The car park of the Walgama Food City with its new “Paving with Plastic”

As a socially responsible corporate citizen, Cargills holds a strong commitment to serving the nation and preserving the planet for future generations. By partnering with AGC Innovate Pvt Ltd – one of the country’s leading innovative solutions providers – Cargills initiated the launch of “Paving with Plastic” as a means to address Sri Lanka’s plastic waste menace in an ecofriendly and pragmatic approach.

The benefits of plastic are irrefutable – this versatile material is ubiquitous in our everyday lives, due to it being cheap and convenient to produce as well as being highly durable and user friendly. However, once used and disposed, plastic lingers in the environment for too long and does not decompose.

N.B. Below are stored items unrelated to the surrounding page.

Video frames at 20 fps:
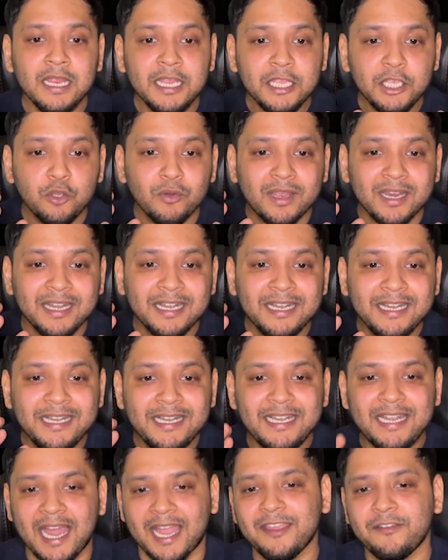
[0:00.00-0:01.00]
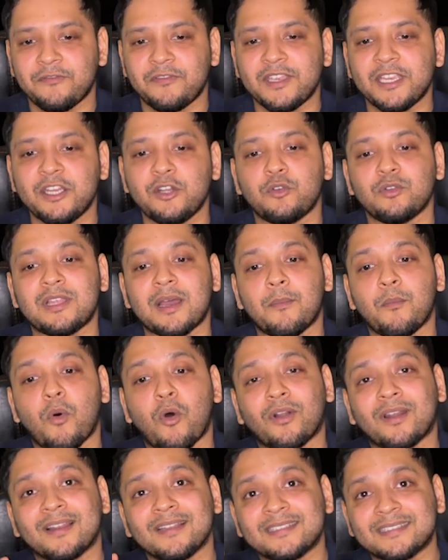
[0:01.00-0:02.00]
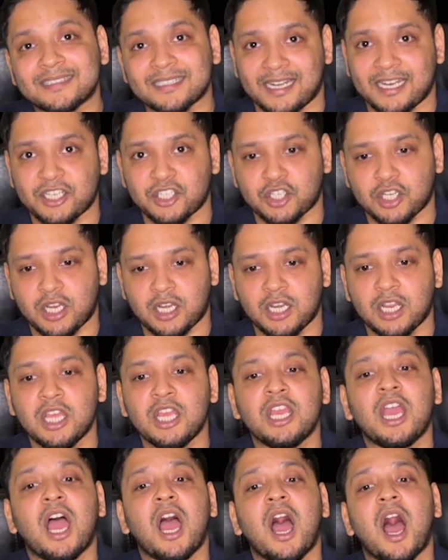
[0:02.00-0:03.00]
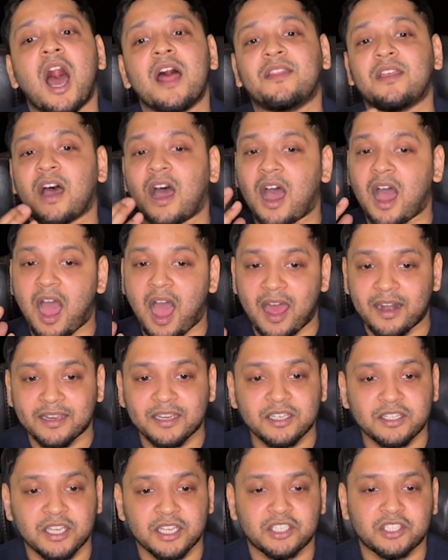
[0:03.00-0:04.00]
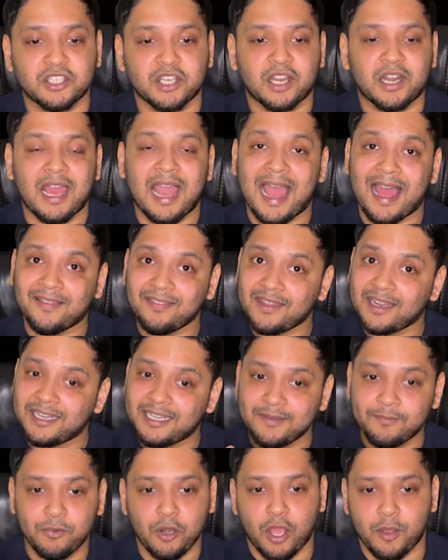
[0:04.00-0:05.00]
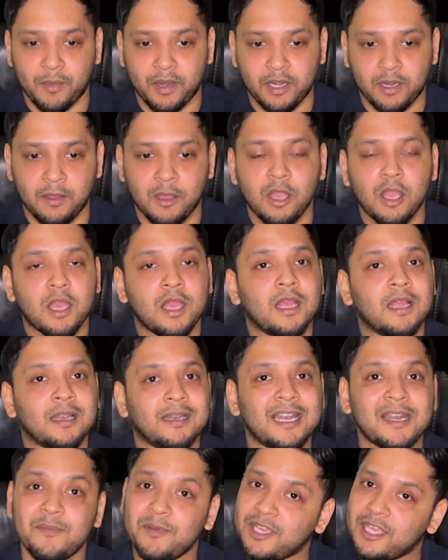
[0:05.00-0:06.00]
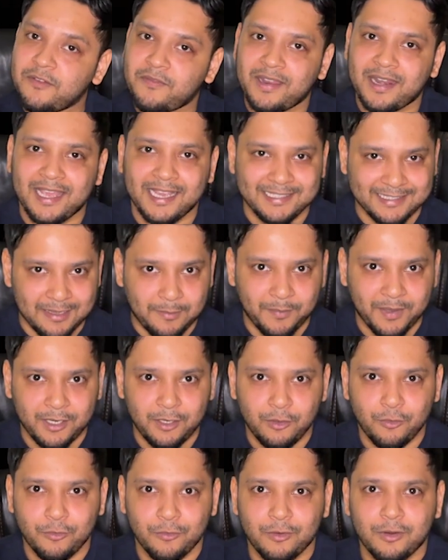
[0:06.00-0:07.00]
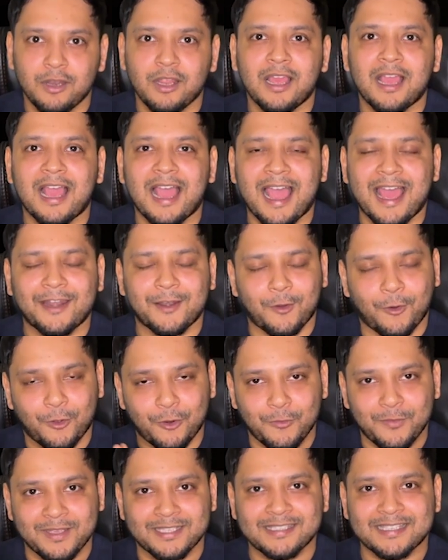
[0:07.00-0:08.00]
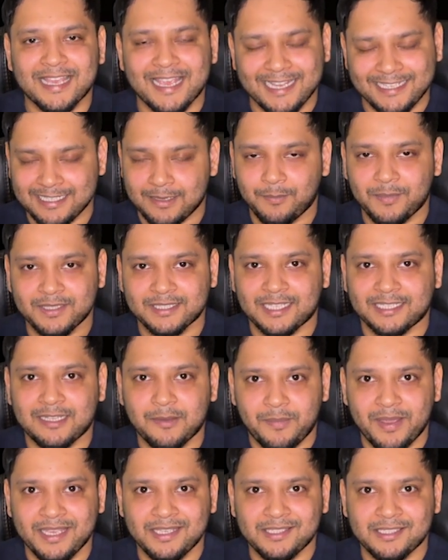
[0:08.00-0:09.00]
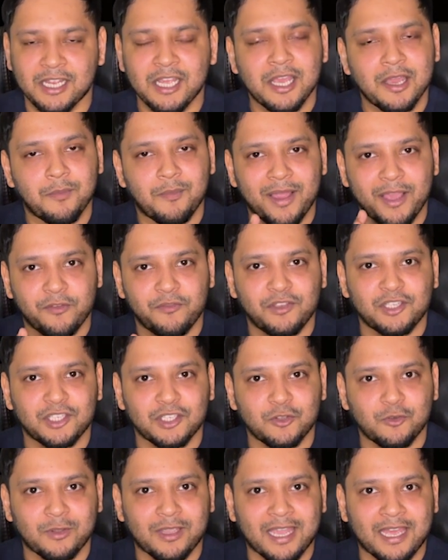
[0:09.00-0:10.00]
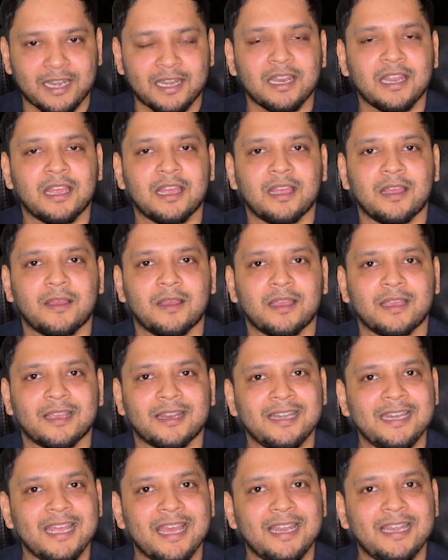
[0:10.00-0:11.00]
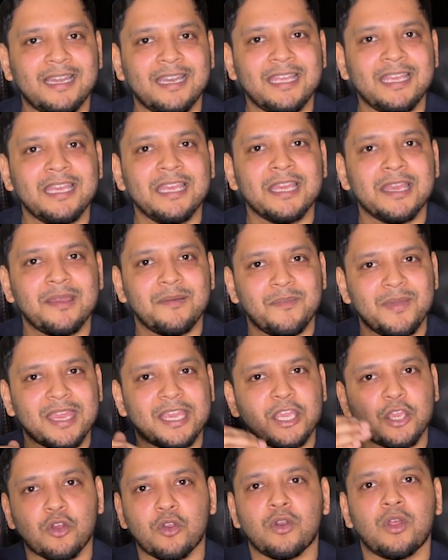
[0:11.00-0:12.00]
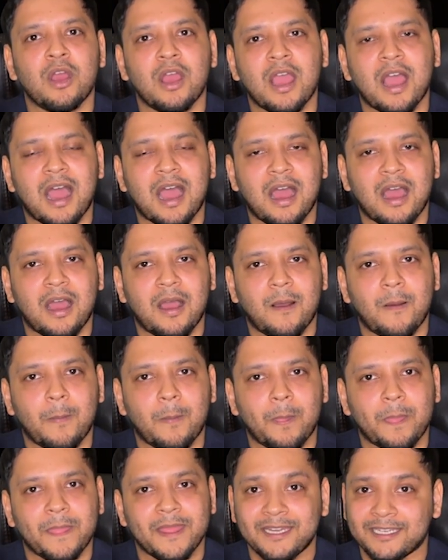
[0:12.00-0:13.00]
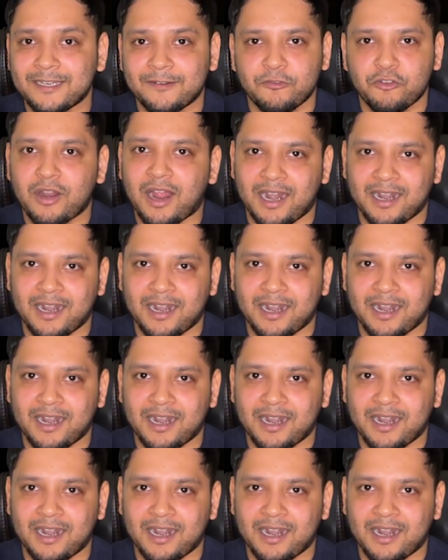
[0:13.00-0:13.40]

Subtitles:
You can dive into the model selection, the architecture, and the deployment. Let me give an example, and always examples are the best by which you can clearly make your interviewer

As a result, the inherent problem of plastic pollution is a global crisis, with Sri Lanka generating approximately 7000 metric tons of mismanaged solid waste daily, with 6% accounting for plastic and polythene waste. Therefore, in the absence of a proper waste management system, non-recyclable plastic is dumped in large landfill sites. These sites are now exceeding their maximum capacity, and has led to pressing environmental and social concerns in the country.

As a first step to tackling this waste plastic problem, Cargills made a landmark decision to pave the Cargills Food City Carparks using Plastic Modified Asphalt Concrete, partnering with AGC Innovate.